Search code examples
indexingcouchdbb-tree

How does couchdb retrieve all previous revisions?


From what I understand, CouchDB's Btree implementation actually uses Shadowing technique, and every update will produce new root, the following excerpts from this PDF (it looks like implementing a better algorithm than traditional shadowing).

Shadowing means that to update an on-disk page, the entire page is read into memory, modified, and later written to disk at an alternate location. When a page is shadowed its location on disk changes, this creates a need to update (and shadow) the immediate ancestor of the page with the new address. Shadowing propagates up to the file system root.

How does couchdb implement fetching all leaf revisions as possible as it can( since some revisions are removed by compacting process)?

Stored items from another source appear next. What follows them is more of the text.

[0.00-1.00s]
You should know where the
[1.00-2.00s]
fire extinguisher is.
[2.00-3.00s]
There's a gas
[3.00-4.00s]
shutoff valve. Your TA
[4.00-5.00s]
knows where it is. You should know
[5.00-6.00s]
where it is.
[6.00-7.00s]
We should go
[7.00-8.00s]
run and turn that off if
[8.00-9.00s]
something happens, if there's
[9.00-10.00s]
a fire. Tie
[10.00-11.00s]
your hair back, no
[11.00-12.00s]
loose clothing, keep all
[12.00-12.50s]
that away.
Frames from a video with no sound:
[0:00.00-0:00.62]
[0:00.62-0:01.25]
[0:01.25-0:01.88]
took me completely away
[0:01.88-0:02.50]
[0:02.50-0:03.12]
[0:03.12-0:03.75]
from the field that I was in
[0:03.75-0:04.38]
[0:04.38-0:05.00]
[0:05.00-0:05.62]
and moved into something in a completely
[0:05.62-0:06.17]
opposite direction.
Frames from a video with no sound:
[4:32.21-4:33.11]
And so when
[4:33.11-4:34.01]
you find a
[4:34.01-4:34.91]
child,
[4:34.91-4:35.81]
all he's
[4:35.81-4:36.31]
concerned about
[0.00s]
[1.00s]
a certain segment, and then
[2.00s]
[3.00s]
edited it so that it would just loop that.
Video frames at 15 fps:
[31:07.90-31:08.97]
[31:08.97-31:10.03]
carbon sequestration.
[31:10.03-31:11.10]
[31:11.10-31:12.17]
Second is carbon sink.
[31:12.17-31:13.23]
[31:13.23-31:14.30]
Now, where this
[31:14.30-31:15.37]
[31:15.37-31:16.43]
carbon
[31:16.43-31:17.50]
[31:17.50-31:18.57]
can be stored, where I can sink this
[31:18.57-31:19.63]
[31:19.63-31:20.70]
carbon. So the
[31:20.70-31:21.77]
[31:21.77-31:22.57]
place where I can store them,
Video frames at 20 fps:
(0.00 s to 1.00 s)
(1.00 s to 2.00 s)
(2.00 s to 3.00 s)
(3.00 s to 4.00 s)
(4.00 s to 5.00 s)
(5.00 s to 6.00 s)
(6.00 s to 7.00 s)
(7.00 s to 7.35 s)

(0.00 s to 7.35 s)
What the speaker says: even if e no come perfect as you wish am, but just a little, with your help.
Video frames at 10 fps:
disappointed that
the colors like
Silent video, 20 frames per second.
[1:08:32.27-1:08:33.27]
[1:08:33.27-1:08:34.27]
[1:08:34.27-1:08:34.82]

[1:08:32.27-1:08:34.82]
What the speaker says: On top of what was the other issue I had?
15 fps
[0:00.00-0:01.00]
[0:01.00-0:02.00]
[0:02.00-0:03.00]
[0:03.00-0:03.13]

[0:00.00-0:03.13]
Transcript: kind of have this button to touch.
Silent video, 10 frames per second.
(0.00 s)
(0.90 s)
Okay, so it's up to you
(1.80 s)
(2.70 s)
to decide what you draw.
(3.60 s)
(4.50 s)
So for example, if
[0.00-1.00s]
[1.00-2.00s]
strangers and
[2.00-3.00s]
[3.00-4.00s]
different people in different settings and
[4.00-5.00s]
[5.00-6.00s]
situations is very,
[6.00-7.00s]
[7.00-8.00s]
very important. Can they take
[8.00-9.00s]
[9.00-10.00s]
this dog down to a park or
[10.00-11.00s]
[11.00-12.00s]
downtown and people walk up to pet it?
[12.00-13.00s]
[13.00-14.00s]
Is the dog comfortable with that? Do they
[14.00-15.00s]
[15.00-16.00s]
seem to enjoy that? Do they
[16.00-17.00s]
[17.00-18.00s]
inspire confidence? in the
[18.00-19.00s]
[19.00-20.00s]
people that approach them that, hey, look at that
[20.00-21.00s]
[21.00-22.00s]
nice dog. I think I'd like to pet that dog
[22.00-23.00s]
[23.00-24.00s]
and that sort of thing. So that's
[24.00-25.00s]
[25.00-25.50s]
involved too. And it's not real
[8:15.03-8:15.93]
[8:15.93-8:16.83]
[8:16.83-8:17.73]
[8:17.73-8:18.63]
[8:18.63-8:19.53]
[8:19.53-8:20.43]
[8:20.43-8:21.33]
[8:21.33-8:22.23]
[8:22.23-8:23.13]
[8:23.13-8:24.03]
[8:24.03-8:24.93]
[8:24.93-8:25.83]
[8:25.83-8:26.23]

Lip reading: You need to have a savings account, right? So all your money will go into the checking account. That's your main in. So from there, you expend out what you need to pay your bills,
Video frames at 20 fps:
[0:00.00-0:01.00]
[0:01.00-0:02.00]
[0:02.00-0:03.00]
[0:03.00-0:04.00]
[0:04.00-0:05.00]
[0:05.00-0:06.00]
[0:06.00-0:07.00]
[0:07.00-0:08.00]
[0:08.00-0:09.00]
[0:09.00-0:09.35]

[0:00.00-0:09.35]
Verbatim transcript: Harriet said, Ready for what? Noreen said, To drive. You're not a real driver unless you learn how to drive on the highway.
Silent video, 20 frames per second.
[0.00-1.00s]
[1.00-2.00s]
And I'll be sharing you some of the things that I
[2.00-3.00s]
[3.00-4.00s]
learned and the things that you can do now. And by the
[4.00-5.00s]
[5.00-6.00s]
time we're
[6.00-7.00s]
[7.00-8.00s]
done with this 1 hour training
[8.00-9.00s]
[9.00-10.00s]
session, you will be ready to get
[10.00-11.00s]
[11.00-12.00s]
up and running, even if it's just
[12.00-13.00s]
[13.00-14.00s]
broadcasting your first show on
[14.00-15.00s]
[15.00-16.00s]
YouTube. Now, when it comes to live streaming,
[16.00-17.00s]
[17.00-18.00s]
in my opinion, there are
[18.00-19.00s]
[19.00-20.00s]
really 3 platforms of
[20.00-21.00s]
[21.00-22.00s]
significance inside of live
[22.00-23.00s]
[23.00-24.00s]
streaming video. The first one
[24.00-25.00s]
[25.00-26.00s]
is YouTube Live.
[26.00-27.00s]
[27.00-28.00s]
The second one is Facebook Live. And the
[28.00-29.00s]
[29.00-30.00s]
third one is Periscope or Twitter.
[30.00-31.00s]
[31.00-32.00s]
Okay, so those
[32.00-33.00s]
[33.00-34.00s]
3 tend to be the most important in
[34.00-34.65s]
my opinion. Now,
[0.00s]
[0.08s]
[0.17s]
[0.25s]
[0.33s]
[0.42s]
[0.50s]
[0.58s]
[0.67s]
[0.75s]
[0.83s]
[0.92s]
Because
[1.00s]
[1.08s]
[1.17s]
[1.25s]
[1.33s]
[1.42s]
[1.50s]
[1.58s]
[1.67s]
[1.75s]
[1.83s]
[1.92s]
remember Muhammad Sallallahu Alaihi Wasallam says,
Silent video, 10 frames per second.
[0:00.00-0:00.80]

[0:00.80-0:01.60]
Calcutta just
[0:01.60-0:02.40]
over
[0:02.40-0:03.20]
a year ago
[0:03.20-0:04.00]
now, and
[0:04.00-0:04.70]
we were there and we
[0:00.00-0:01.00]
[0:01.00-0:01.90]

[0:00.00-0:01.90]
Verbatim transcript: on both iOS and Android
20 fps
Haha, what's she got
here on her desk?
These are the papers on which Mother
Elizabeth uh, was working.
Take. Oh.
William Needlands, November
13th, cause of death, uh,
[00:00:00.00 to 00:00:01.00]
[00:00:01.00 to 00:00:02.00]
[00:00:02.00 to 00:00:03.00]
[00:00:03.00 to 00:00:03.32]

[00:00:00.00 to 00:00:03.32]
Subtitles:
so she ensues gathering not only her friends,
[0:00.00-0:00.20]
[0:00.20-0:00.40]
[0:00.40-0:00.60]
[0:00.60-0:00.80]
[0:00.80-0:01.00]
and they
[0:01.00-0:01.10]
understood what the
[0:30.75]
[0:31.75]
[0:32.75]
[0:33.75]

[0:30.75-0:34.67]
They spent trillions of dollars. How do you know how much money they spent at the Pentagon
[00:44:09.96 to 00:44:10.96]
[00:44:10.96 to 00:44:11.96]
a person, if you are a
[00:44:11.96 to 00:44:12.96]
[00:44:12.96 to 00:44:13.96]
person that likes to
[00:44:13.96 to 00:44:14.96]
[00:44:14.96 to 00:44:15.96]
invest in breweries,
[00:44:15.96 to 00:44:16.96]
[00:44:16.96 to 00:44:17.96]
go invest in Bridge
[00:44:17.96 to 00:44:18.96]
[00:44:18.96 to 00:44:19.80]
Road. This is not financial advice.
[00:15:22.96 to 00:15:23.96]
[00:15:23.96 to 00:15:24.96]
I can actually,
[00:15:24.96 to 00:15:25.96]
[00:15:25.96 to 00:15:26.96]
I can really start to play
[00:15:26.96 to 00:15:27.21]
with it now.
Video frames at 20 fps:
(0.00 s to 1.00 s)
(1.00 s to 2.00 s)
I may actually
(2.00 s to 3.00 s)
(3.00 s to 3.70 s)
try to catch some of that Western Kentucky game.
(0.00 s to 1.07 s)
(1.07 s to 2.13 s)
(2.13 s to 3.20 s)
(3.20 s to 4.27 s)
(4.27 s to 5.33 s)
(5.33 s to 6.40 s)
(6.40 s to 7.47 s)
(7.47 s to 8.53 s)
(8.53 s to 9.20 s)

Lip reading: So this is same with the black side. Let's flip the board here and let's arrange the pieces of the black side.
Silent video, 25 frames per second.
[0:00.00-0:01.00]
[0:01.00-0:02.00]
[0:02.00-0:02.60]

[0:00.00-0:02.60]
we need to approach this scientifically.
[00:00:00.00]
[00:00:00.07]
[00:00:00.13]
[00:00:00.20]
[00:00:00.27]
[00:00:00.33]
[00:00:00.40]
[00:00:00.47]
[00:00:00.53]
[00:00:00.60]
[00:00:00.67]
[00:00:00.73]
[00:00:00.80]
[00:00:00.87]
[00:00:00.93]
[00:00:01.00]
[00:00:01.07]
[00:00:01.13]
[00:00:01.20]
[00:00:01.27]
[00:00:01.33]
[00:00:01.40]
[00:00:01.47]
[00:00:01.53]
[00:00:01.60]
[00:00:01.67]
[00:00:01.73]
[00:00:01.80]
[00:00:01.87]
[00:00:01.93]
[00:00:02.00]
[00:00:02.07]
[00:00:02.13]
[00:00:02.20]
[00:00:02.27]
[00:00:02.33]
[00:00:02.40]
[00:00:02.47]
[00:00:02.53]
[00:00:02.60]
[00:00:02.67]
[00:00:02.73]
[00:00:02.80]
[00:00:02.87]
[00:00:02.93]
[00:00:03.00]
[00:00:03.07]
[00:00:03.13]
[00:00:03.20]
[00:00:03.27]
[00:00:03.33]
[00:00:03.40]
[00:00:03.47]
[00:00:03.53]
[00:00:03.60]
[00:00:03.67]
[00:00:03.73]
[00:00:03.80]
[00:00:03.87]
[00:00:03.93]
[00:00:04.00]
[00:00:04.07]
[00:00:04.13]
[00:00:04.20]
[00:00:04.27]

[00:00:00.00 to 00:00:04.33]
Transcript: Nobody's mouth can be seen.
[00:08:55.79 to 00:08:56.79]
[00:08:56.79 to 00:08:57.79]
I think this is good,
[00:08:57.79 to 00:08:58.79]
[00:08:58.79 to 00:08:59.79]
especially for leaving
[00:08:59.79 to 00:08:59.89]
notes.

Does couch internally store a pointer which points to previous revisions?

Thanks Chang


Solution

  • By good luck, CouchDB committer and community leader Adam Kocoloski explained this recently on the mailing list.

    Here is what he said:

    "Each leaf in the ID btree [stores] a revision tree containing pointers to all available revisions of a document. Retrieving an old revision (before compaction) or a conflicting version of a document requires exactly the same number of IOs as retrieving the current one."

    If I understand correctly, shadowing is not used to conceal old document revisions at all, but rather entire revision trees that are no longer meaningful.